_Given information:_
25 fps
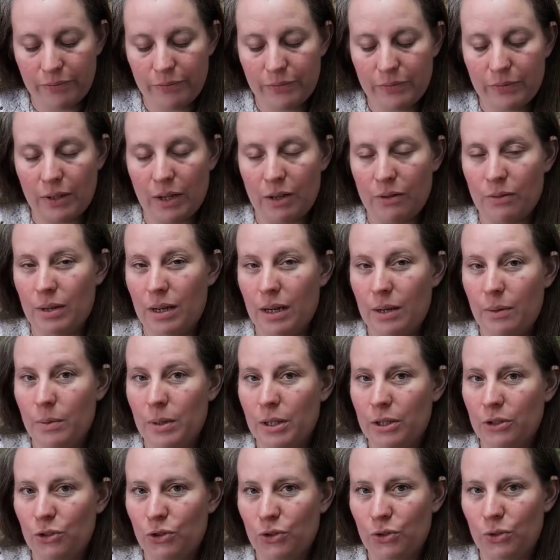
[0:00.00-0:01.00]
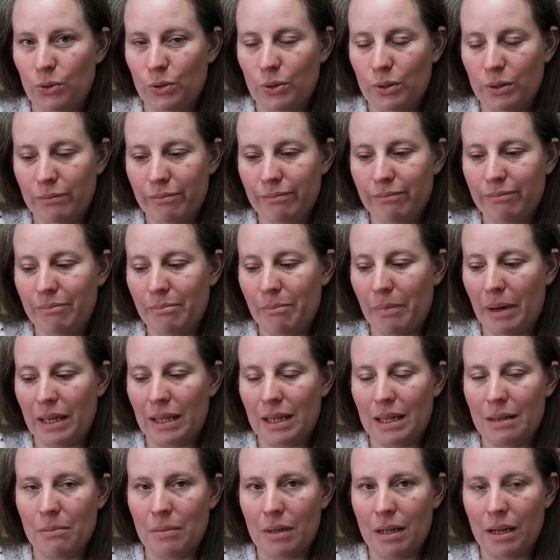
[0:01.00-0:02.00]
I really want to make
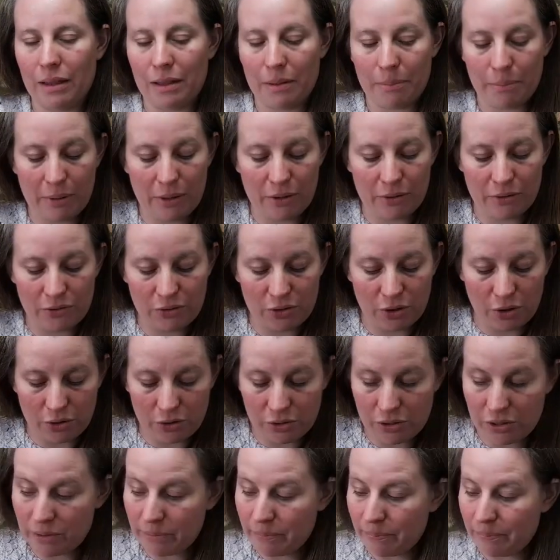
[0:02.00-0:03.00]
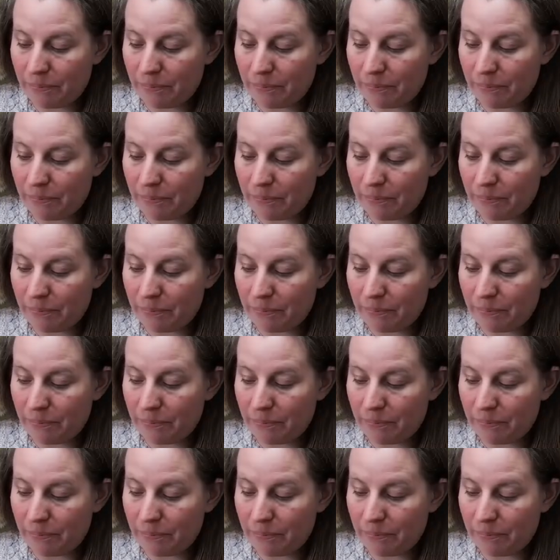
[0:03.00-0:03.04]
him another pair of socks.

_About this exercise:_
Every line from the one holding "[0:00.00-0:01.00]" to the last line of the listing above, inclusive, must appear exactly as written, and no picture may appear.

_Output below:_
[0:00.00-0:01.00]
[0:01.00-0:02.00]
I really want to make
[0:02.00-0:03.00]
[0:03.00-0:03.04]
him another pair of socks.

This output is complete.